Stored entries
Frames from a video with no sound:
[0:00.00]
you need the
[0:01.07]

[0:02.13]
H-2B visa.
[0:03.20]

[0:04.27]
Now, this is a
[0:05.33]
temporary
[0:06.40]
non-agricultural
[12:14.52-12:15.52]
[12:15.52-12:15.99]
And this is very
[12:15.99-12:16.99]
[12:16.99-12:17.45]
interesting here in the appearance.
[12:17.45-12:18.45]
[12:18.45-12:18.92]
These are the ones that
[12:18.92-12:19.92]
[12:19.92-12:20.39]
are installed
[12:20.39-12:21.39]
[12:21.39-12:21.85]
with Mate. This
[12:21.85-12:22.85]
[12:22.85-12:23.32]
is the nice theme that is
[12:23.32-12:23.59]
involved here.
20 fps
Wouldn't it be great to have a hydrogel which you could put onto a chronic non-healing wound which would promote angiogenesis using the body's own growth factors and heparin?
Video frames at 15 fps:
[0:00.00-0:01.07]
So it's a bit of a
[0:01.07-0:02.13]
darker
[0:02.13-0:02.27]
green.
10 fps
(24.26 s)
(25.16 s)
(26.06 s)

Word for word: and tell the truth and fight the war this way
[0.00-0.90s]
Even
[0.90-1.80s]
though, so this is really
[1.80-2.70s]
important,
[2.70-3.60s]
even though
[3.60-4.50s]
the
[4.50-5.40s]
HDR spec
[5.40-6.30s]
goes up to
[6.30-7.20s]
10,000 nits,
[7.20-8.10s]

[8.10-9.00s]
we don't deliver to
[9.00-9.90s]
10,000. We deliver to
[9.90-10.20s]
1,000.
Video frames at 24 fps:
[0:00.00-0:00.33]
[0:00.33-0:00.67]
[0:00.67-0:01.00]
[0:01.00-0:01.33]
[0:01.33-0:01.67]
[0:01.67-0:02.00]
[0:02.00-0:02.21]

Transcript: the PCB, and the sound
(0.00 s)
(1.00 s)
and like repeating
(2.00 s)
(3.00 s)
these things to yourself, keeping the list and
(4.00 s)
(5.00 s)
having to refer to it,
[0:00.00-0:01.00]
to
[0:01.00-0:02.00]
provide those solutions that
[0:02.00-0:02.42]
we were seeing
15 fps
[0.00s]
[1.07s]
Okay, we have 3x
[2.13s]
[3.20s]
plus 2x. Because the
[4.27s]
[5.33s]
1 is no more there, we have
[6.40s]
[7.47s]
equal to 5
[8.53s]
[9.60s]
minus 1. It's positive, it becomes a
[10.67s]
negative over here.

TASK DIRECTIONS:
Look through the entries above; copy every line holding the string "sound".

EXERCISE ANSWER:
Frames from a video with no sound:
Transcript: the PCB, and the sound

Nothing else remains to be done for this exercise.